Menurut dia, menjaga perkataan sama dengan menghormati kebhinekaan yang dianut bangsa Indonesia.
Bagi Anies, tugas seorang pemimpin tidak sekadar membangun dan menata kota. Lebih penting dari itu, tugas seorang pemimpin adalah menjaga persatuan.
"Tugas seorang pemimpin tidak hanya mengelola kotanya, tapi menjaga persatuan," tuturnya.
Anies menjelaskan, salah satu cara menjaga persatuan dan stabilitas bangsa dari masalah SARA adalah dengan menjaga perkataan dan perbuatan.
Dia mengatakan Bhinneka Tunggal Ika tidak mengenal warga mayoritas dan minoritas. "Karena kebhinekaan adalah bagaimana kita merawat persatuan," ujar Anies, yang mengenakan kemeja putih saat itu.
Indonesia, yang terdiri atas berbagai macam warna kulit, tidak untuk menciptakan perbedaan. Untuk itu, kata Anies, sudah seharusnya warga Indonesia merayakan persatuan, bukan perbedaan. "Justru yang benar dari kebhinekaan adalah merayakan persatuan," kata mantan Menteri Pendidikan dan Kebudayaan itu.

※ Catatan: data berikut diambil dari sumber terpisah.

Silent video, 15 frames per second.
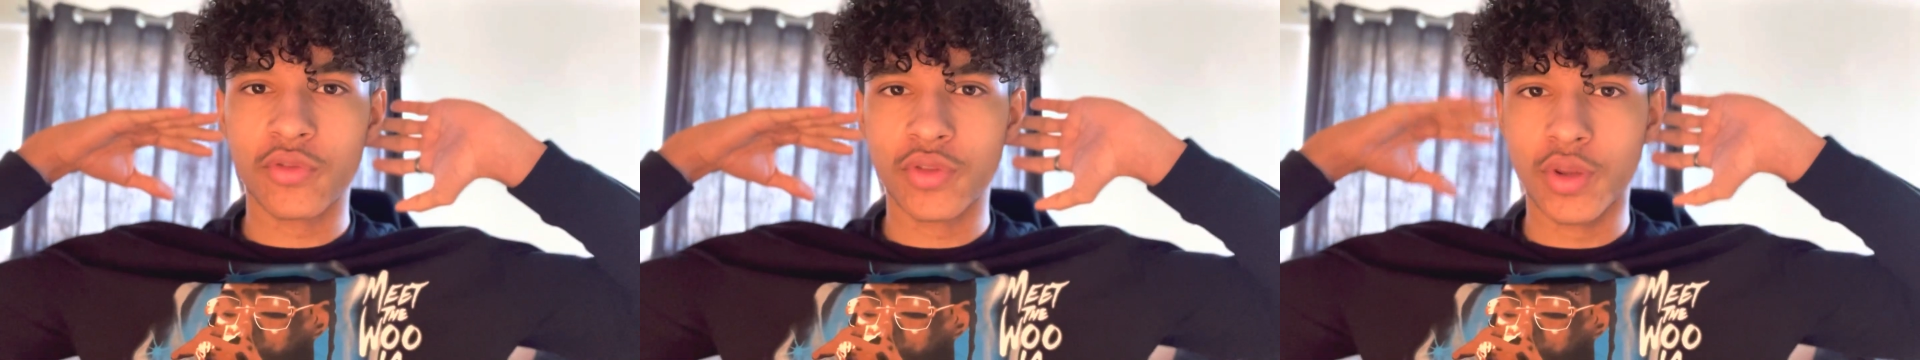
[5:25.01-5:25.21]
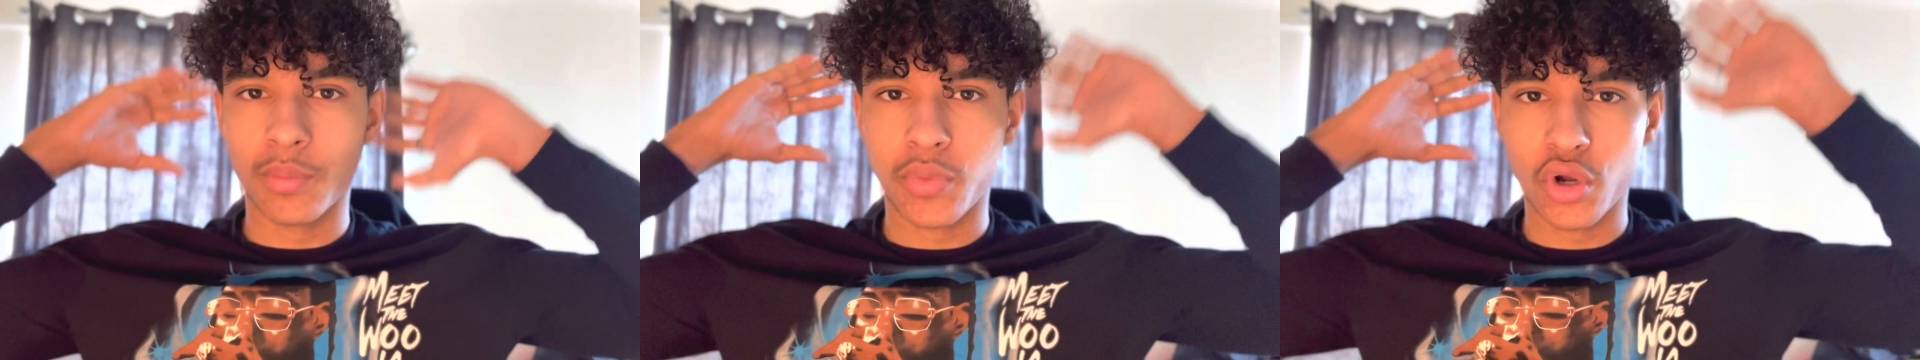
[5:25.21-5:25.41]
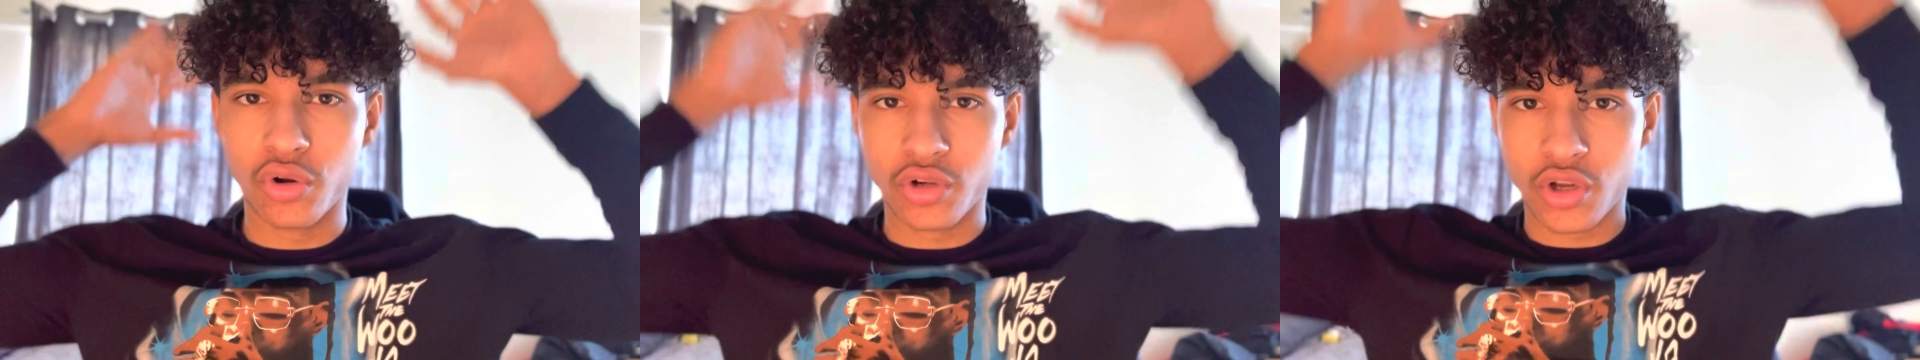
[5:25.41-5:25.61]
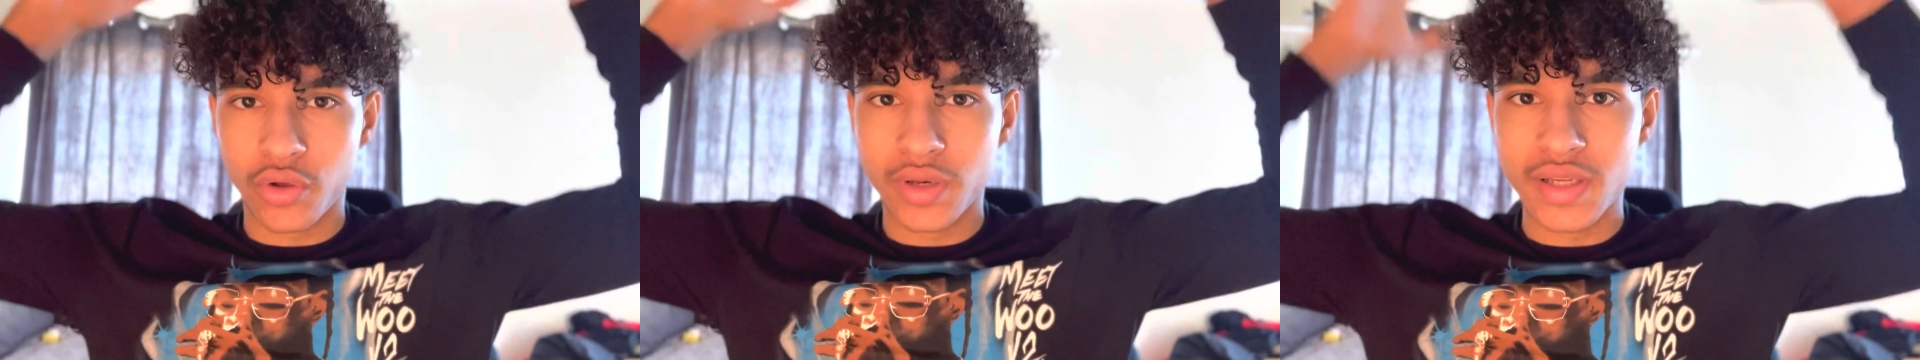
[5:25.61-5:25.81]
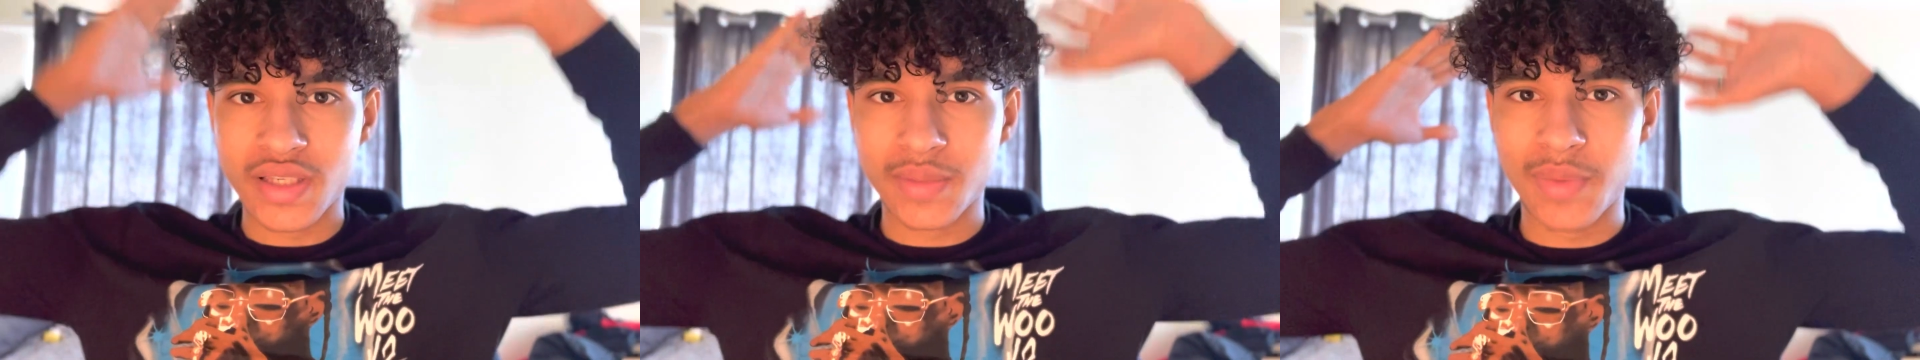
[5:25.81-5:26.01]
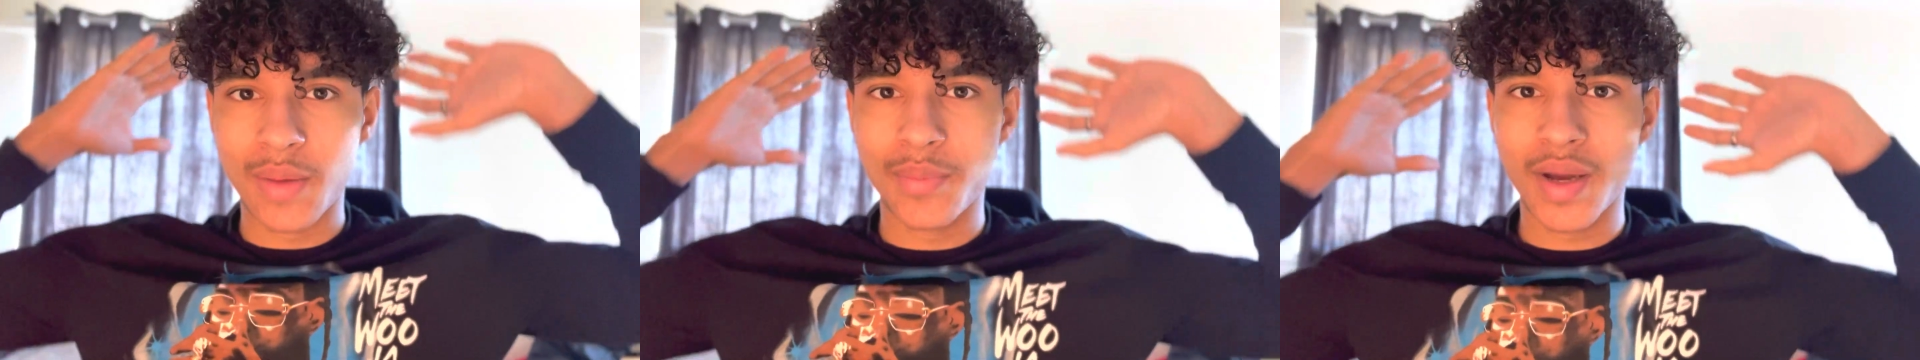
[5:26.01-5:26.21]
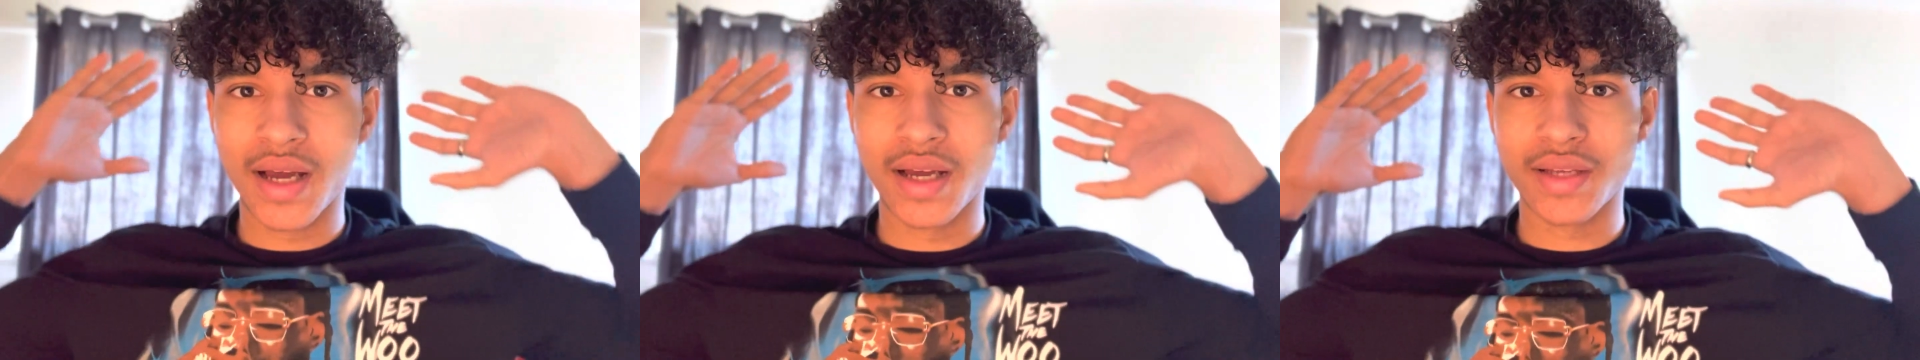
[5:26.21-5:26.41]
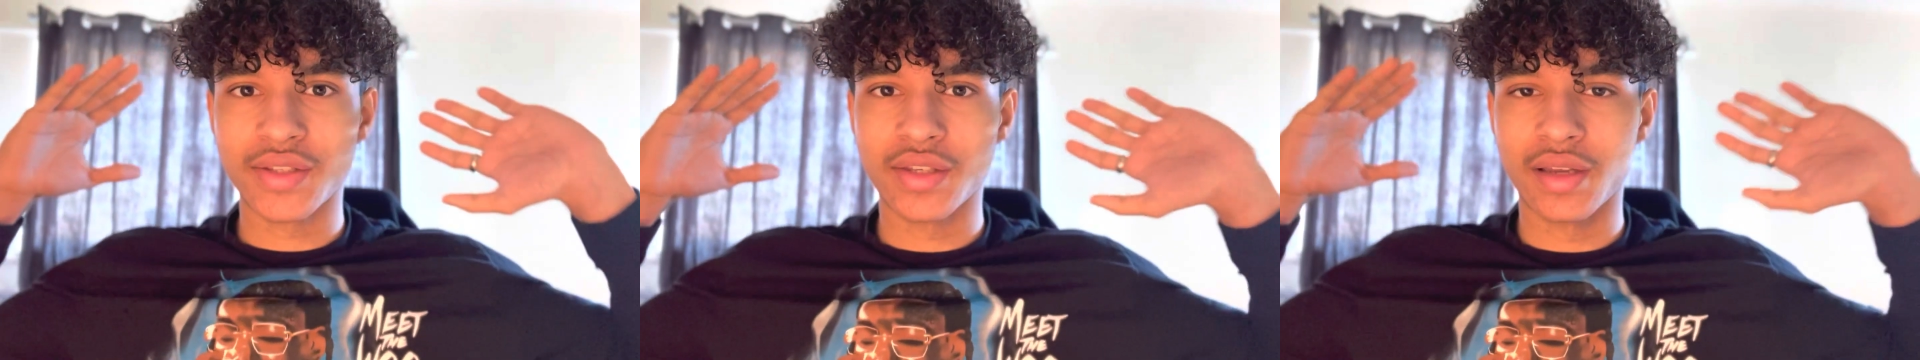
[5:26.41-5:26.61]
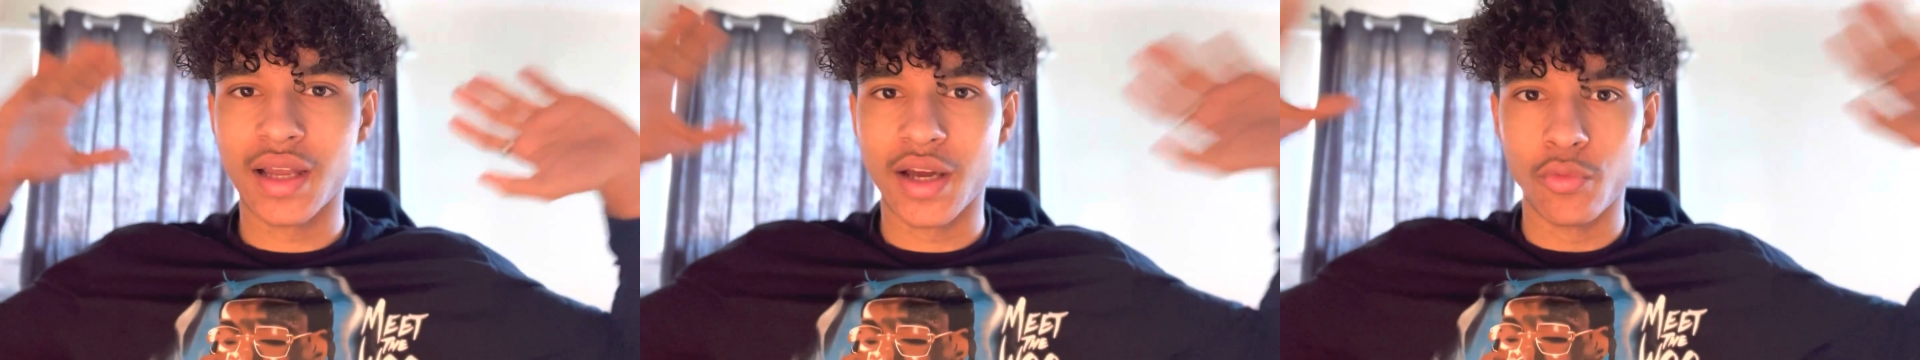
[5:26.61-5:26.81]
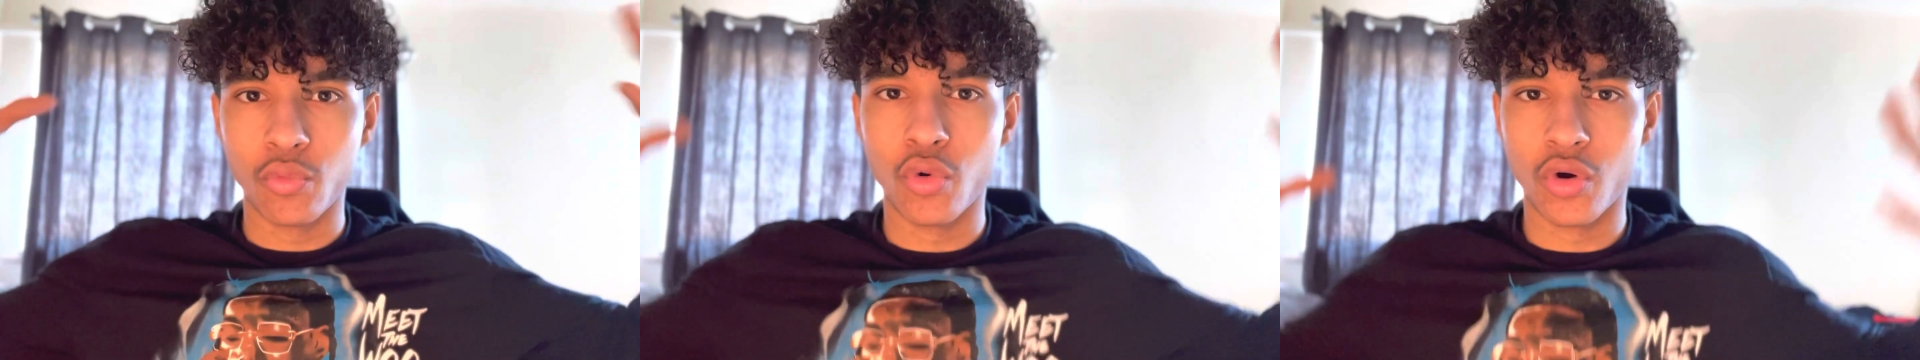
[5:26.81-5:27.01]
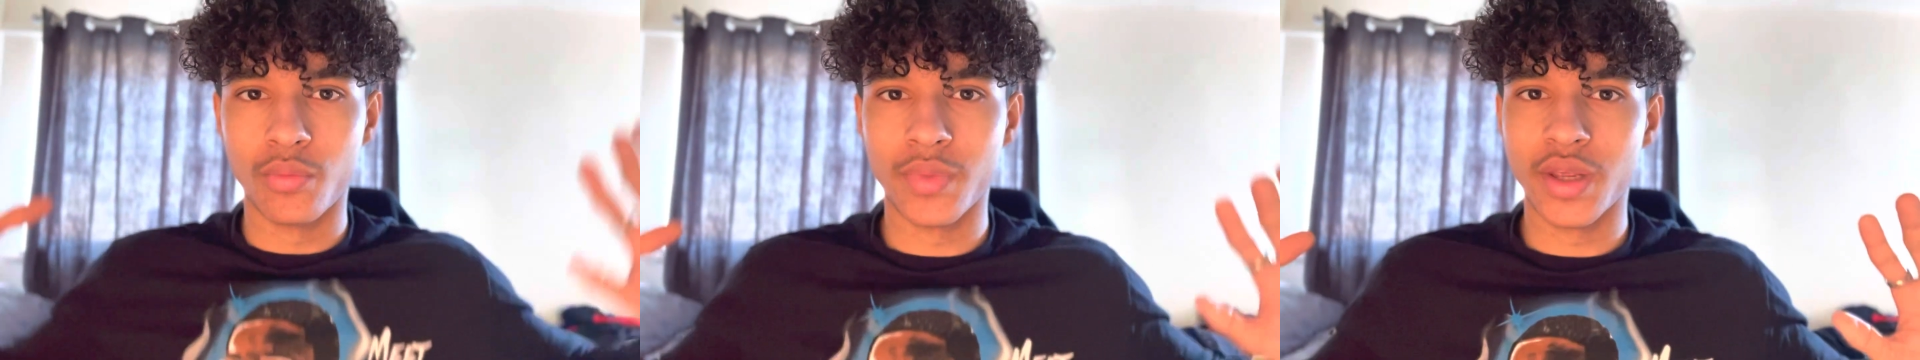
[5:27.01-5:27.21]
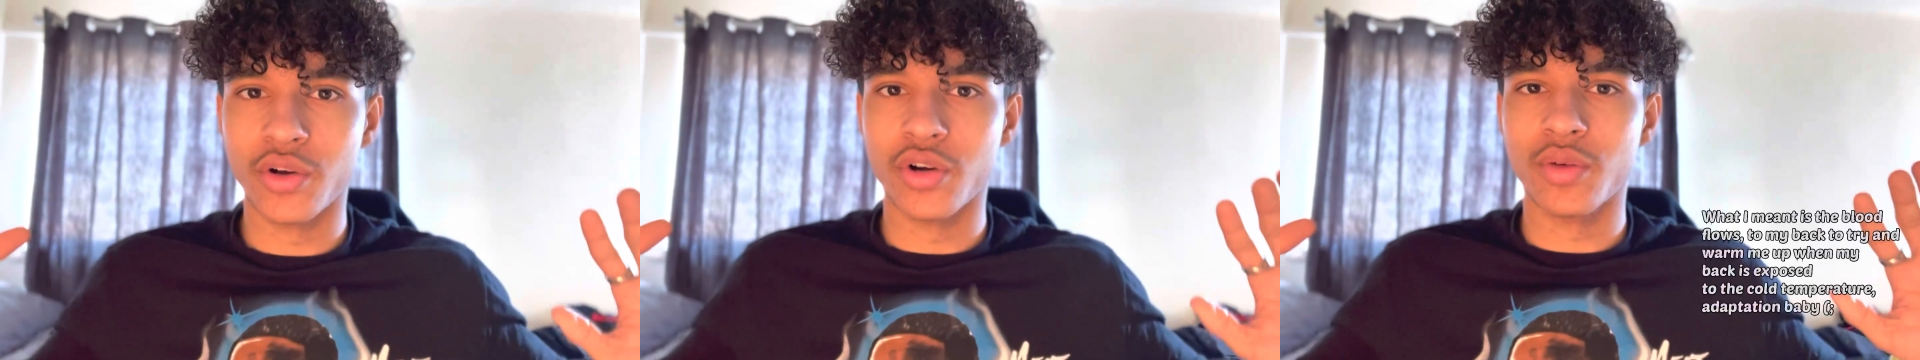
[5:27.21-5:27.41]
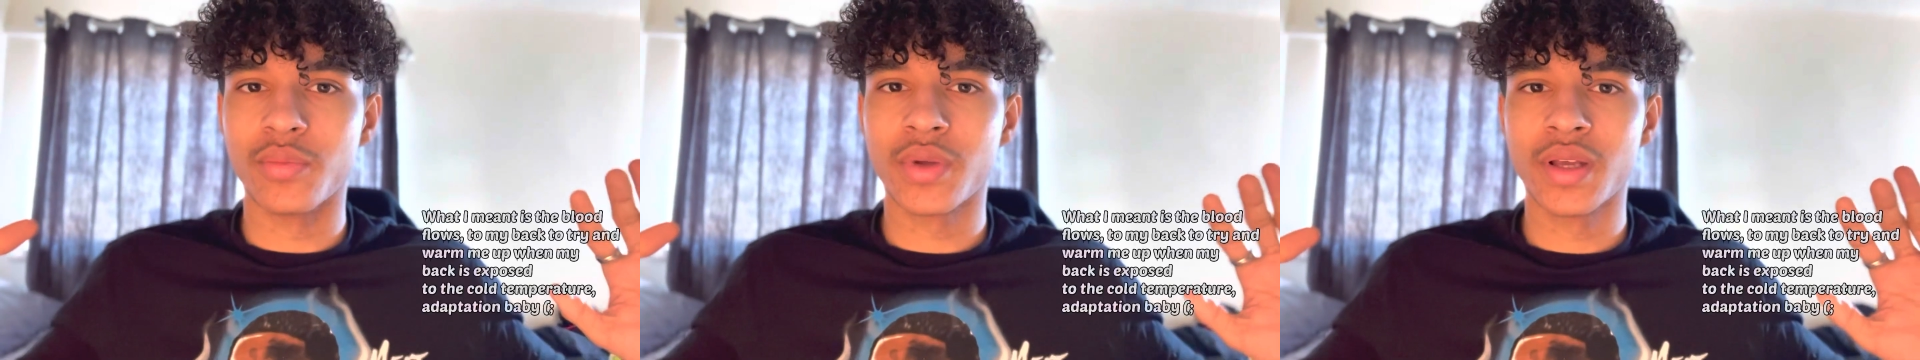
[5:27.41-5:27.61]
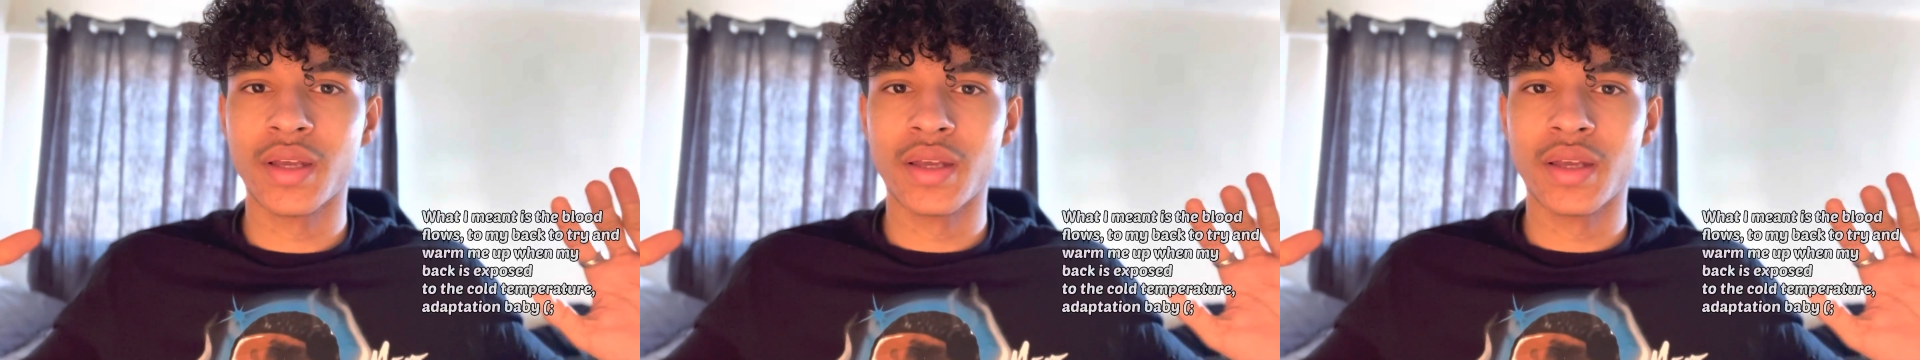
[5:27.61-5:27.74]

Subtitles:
the blood going into my back to like warm me up.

Anies mengatakan Negara Indonesia dirancang untuk melindungi warga negaranya, bukan membedakannya. Di dalam konstitusi, tidak ada kata mayoritas atau minoritas, yang ada hanyalah identitas.
Anies mengutip pidato Bung Karno, Indonesia dibentuk untuk semua golongan. "Tidak disebutkan besaran golongan atau mayoritas dan minoritasnya."